An exact copy of all the lines below is required, with every image left out.

Segment Start: Data for processing

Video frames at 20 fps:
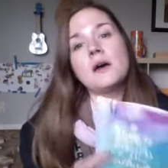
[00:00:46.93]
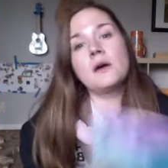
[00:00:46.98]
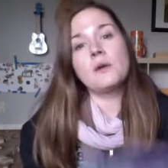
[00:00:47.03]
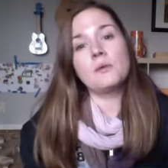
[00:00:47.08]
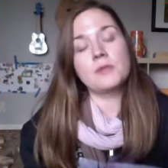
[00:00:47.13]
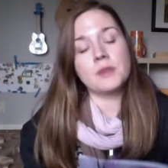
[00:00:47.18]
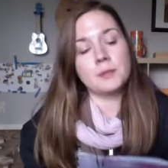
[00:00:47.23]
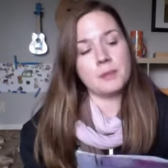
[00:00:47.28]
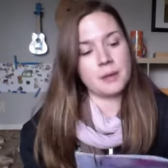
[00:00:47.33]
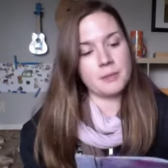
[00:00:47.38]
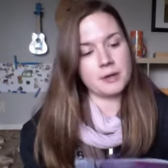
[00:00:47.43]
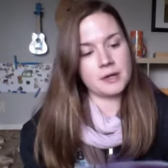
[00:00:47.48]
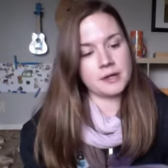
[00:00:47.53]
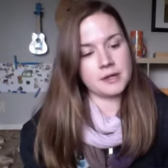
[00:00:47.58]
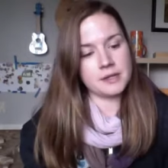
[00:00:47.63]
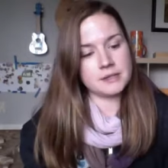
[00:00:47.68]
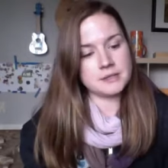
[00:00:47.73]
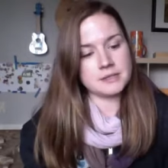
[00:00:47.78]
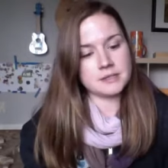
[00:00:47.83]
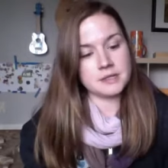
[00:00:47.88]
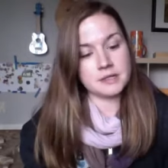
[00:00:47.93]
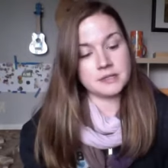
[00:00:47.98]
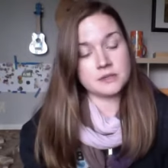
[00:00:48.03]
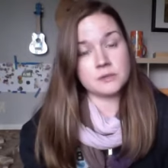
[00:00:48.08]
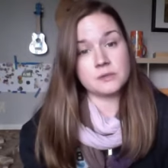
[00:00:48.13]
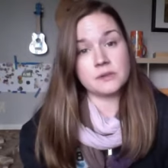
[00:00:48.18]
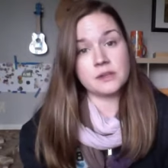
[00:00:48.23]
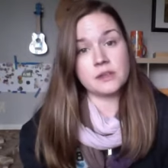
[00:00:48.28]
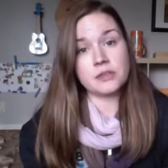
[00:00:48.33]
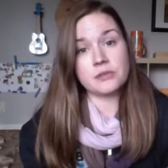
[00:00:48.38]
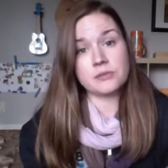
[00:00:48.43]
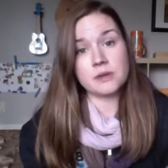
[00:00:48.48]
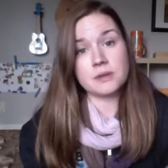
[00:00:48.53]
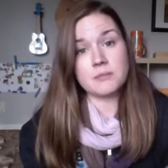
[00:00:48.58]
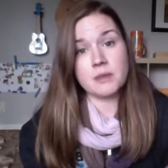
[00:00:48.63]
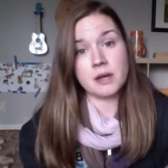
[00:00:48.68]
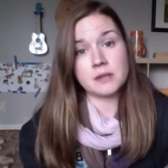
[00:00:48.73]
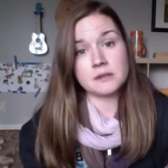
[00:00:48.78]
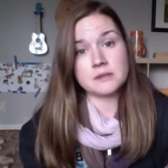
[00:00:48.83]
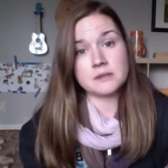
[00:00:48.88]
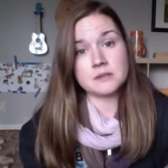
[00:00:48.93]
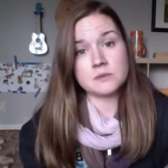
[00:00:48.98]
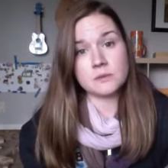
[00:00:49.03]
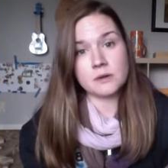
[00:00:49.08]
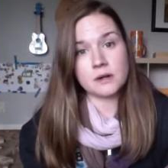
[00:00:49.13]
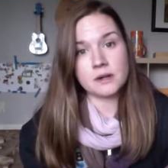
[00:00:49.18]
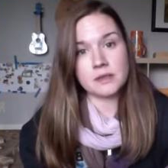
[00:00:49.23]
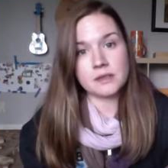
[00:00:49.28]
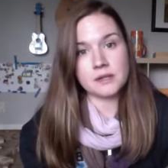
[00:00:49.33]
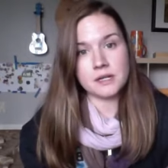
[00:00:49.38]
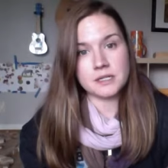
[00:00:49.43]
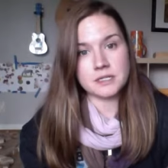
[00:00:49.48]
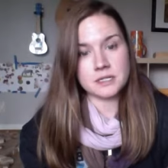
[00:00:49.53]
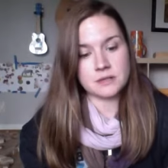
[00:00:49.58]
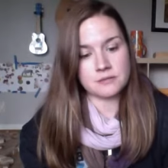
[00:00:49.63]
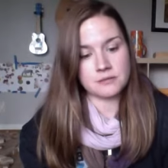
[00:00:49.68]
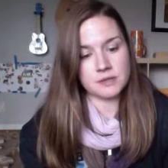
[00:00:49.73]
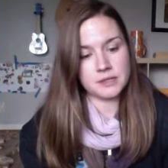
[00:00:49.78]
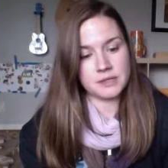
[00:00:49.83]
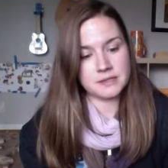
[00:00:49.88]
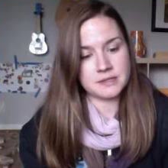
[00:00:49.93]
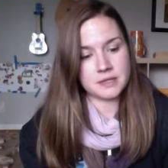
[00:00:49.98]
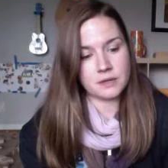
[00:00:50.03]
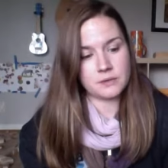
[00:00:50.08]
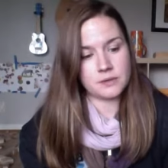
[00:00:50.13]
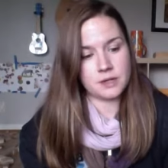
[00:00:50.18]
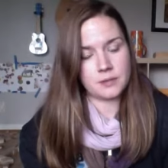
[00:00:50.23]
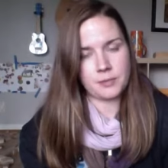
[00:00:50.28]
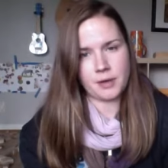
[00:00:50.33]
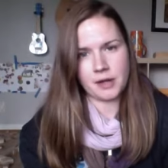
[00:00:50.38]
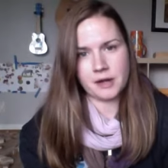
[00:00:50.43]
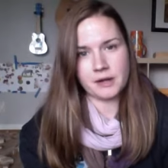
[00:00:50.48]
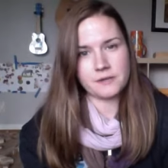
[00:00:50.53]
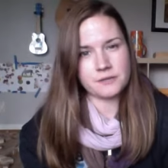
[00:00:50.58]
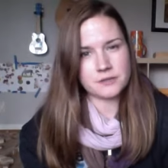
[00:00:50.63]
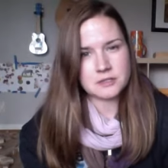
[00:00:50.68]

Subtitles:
The bummer is that it's only 3 months worth, and I didn't realize that when I bought it.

Segment End: Data for processing

| Response area |
Video frames at 20 fps:
[00:00:46.93]
[00:00:46.98]
[00:00:47.03]
[00:00:47.08]
[00:00:47.13]
[00:00:47.18]
[00:00:47.23]
[00:00:47.28]
[00:00:47.33]
[00:00:47.38]
[00:00:47.43]
[00:00:47.48]
[00:00:47.53]
[00:00:47.58]
[00:00:47.63]
[00:00:47.68]
[00:00:47.73]
[00:00:47.78]
[00:00:47.83]
[00:00:47.88]
[00:00:47.93]
[00:00:47.98]
[00:00:48.03]
[00:00:48.08]
[00:00:48.13]
[00:00:48.18]
[00:00:48.23]
[00:00:48.28]
[00:00:48.33]
[00:00:48.38]
[00:00:48.43]
[00:00:48.48]
[00:00:48.53]
[00:00:48.58]
[00:00:48.63]
[00:00:48.68]
[00:00:48.73]
[00:00:48.78]
[00:00:48.83]
[00:00:48.88]
[00:00:48.93]
[00:00:48.98]
[00:00:49.03]
[00:00:49.08]
[00:00:49.13]
[00:00:49.18]
[00:00:49.23]
[00:00:49.28]
[00:00:49.33]
[00:00:49.38]
[00:00:49.43]
[00:00:49.48]
[00:00:49.53]
[00:00:49.58]
[00:00:49.63]
[00:00:49.68]
[00:00:49.73]
[00:00:49.78]
[00:00:49.83]
[00:00:49.88]
[00:00:49.93]
[00:00:49.98]
[00:00:50.03]
[00:00:50.08]
[00:00:50.13]
[00:00:50.18]
[00:00:50.23]
[00:00:50.28]
[00:00:50.33]
[00:00:50.38]
[00:00:50.43]
[00:00:50.48]
[00:00:50.53]
[00:00:50.58]
[00:00:50.63]
[00:00:50.68]

Subtitles:
The bummer is that it's only 3 months worth, and I didn't realize that when I bought it.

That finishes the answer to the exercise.